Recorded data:
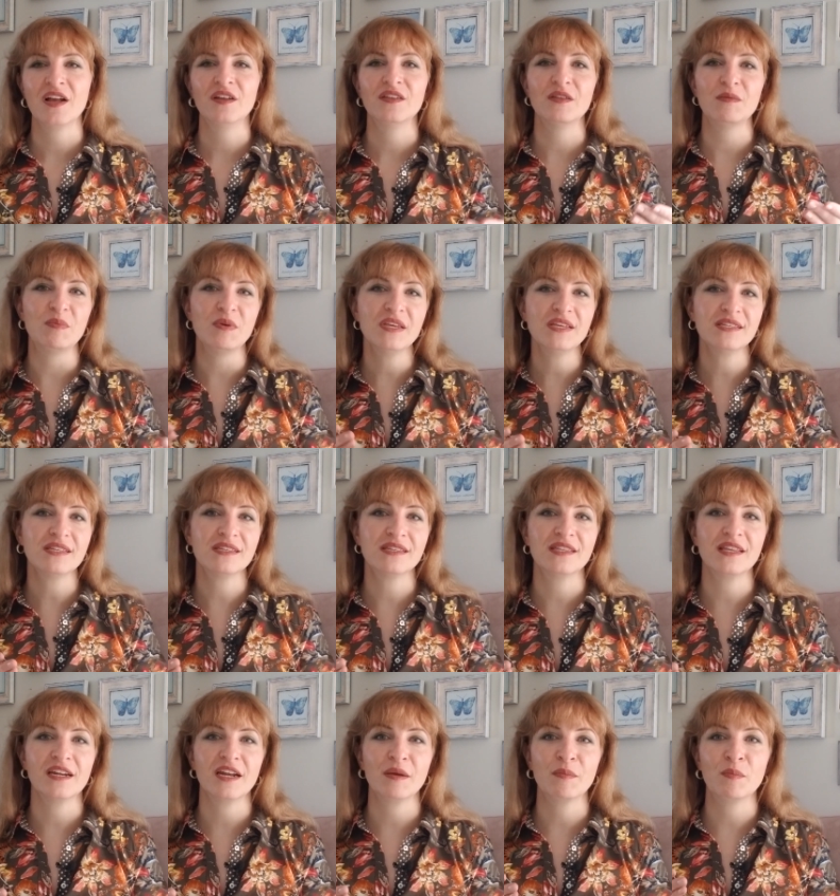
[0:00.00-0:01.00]
The pieces
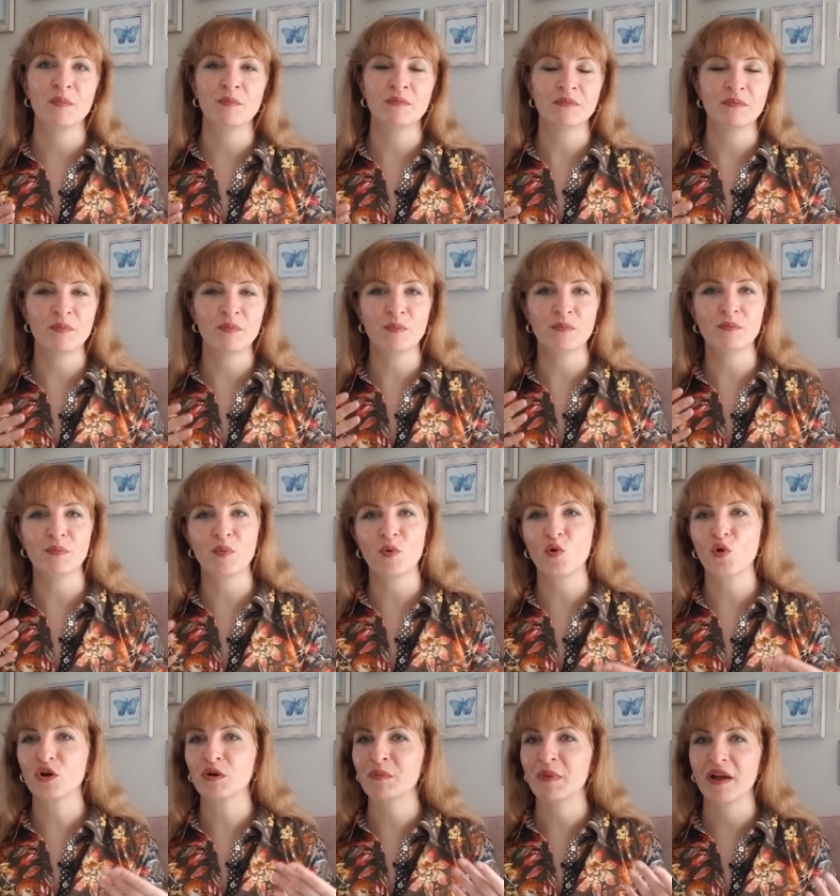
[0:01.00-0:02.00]
that I
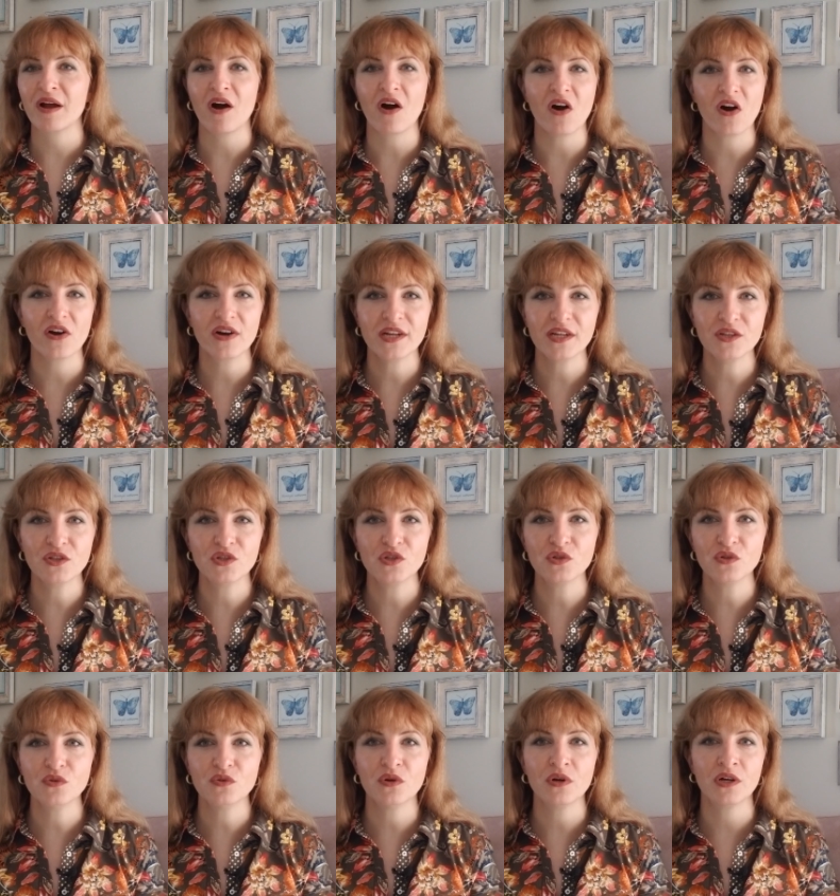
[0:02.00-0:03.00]
poured my heart
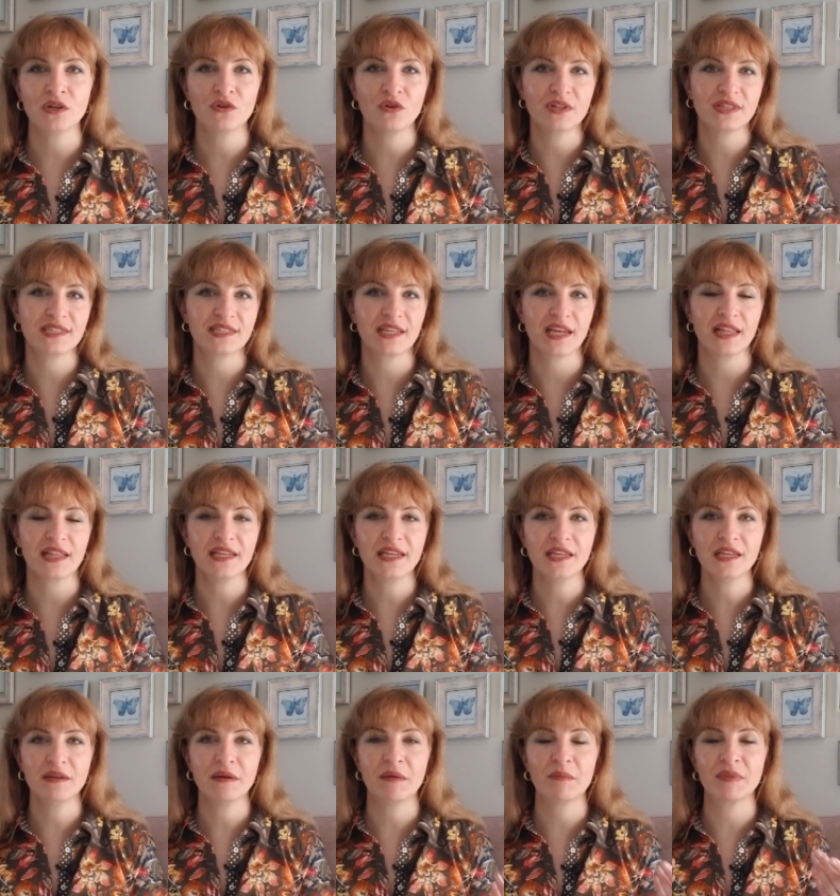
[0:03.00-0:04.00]
into are not selling,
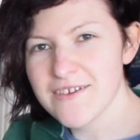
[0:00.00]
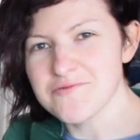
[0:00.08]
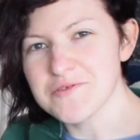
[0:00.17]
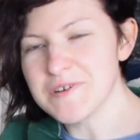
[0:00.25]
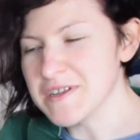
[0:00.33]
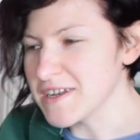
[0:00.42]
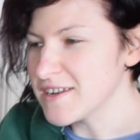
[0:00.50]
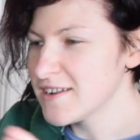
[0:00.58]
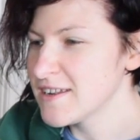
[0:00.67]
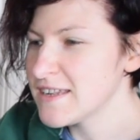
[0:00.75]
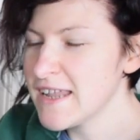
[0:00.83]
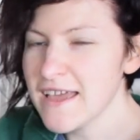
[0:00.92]
everyone!
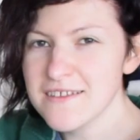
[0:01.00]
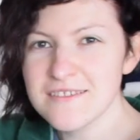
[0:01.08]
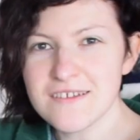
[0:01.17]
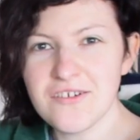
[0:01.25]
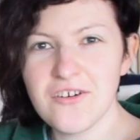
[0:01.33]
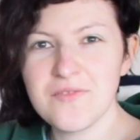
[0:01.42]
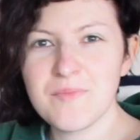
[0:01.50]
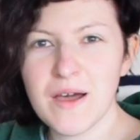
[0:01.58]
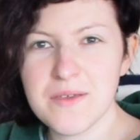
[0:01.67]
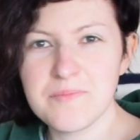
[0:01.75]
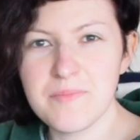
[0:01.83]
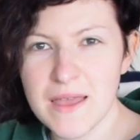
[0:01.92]
Next on
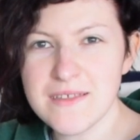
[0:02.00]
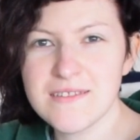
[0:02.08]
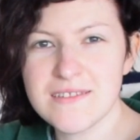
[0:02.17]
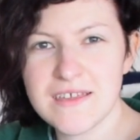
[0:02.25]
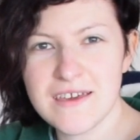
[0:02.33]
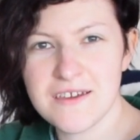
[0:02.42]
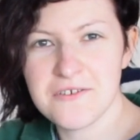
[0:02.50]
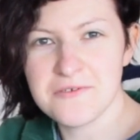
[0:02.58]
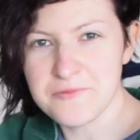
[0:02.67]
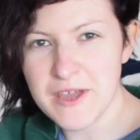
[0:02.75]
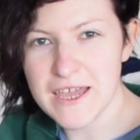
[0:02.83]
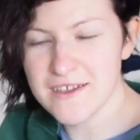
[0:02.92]
my basic
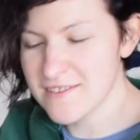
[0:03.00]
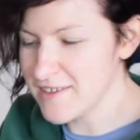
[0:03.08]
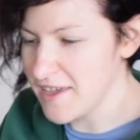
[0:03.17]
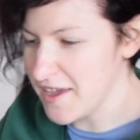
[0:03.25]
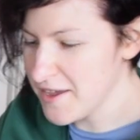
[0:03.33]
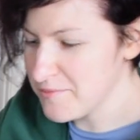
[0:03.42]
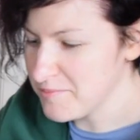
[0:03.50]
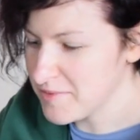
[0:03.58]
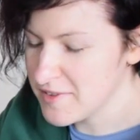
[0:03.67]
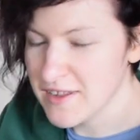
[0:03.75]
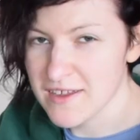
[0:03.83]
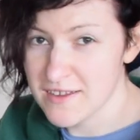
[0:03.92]
wig tips,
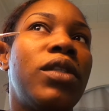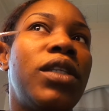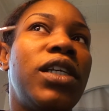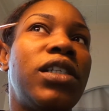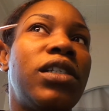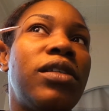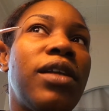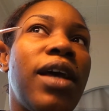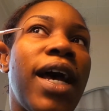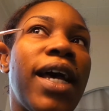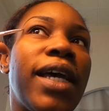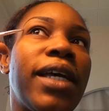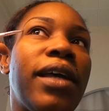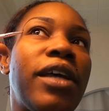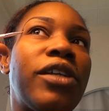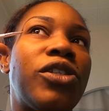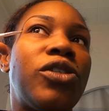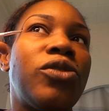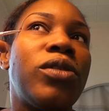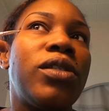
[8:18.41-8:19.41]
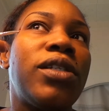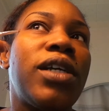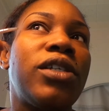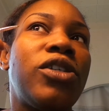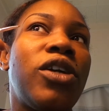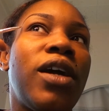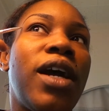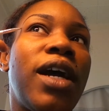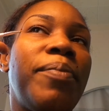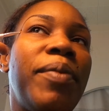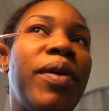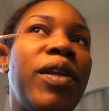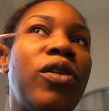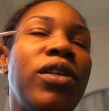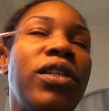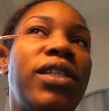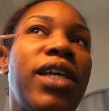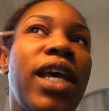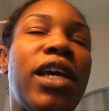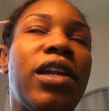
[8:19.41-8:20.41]
As soon as I started, I've been
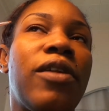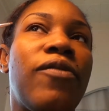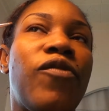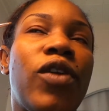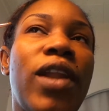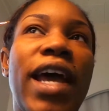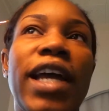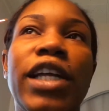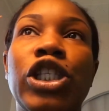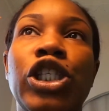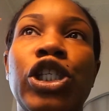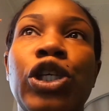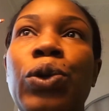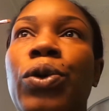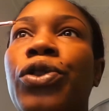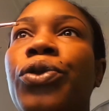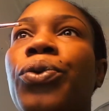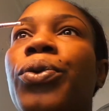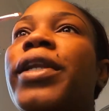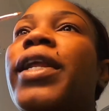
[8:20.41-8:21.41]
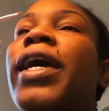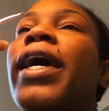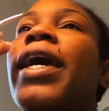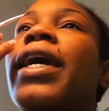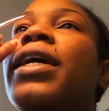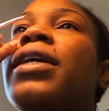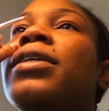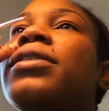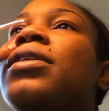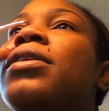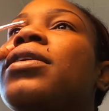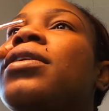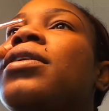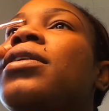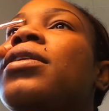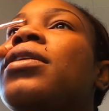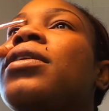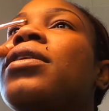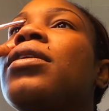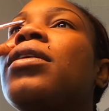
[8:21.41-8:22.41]
only taking them for like 2 or 3 days.
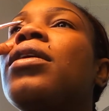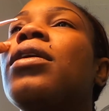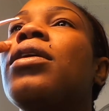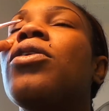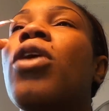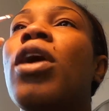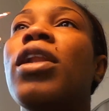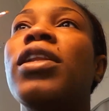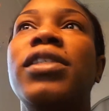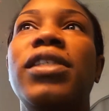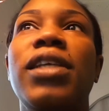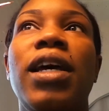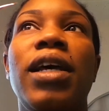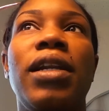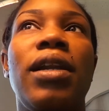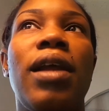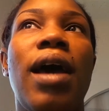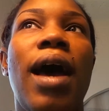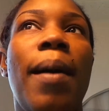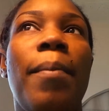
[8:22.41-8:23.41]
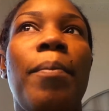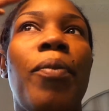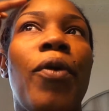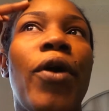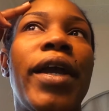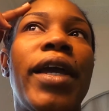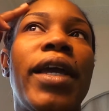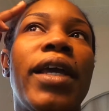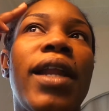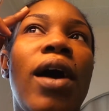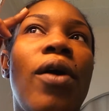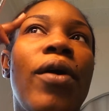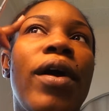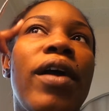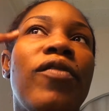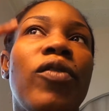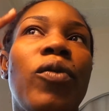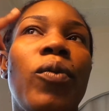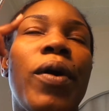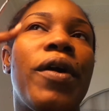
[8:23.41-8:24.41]
And all of a sudden, I'm breaking
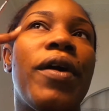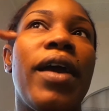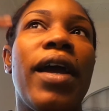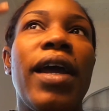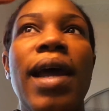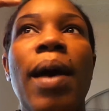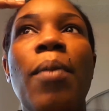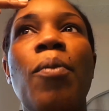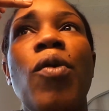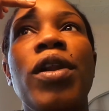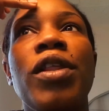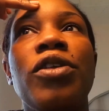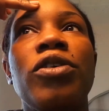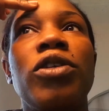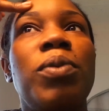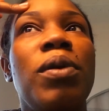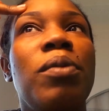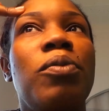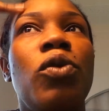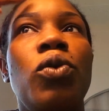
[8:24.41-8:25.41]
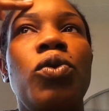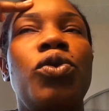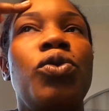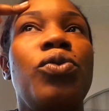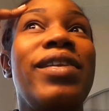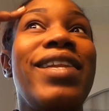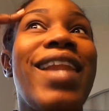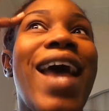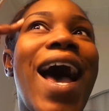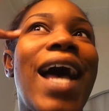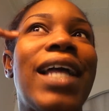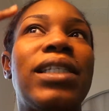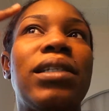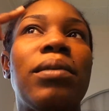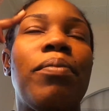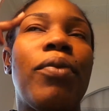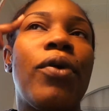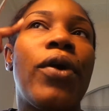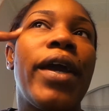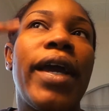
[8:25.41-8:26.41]
out everywhere. And I'm one of those people who do
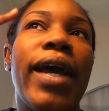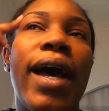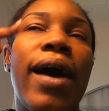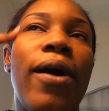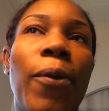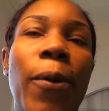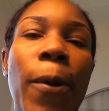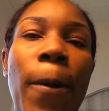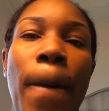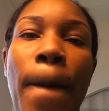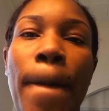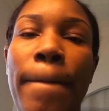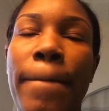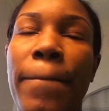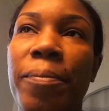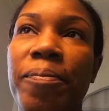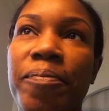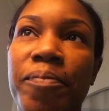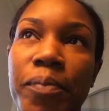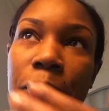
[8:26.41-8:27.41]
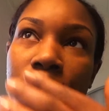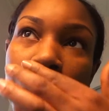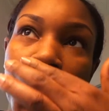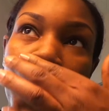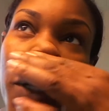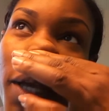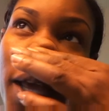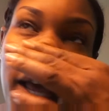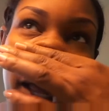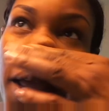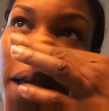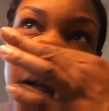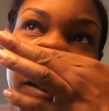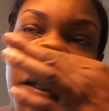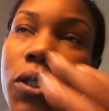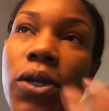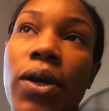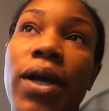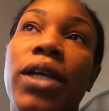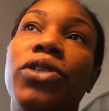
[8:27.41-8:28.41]
not break out.
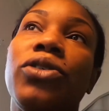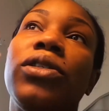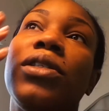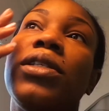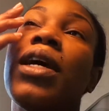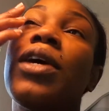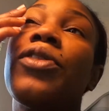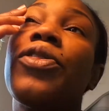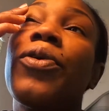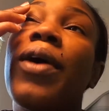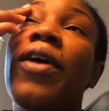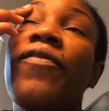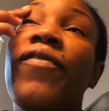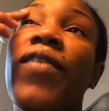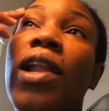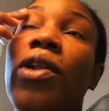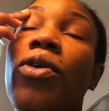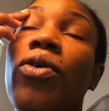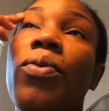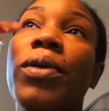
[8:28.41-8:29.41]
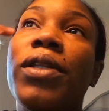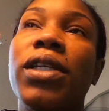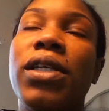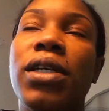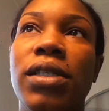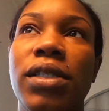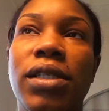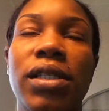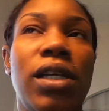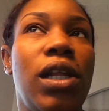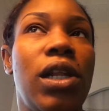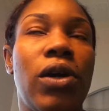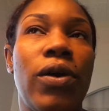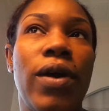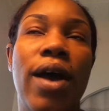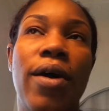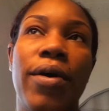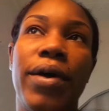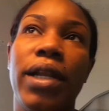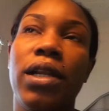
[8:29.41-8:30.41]
Okay, so as you see, after I follow it with the
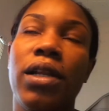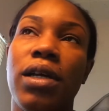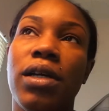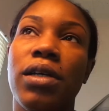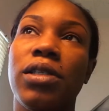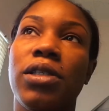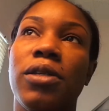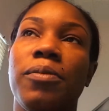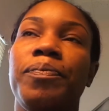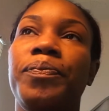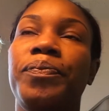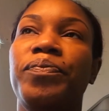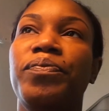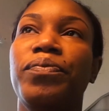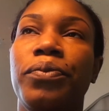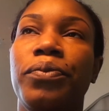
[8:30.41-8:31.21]
concealer, how it looks.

TRY IT:
Repeat, exactly and with no pictures, each line from the line that holds "[8:21.41-8:22.41]" through the last line of the records above.

RESPONSE TO THE TASK:
[8:21.41-8:22.41]
only taking them for like 2 or 3 days.
[8:22.41-8:23.41]
[8:23.41-8:24.41]
And all of a sudden, I'm breaking
[8:24.41-8:25.41]
[8:25.41-8:26.41]
out everywhere. And I'm one of those people who do
[8:26.41-8:27.41]
[8:27.41-8:28.41]
not break out.
[8:28.41-8:29.41]
[8:29.41-8:30.41]
Okay, so as you see, after I follow it with the
[8:30.41-8:31.21]
concealer, how it looks.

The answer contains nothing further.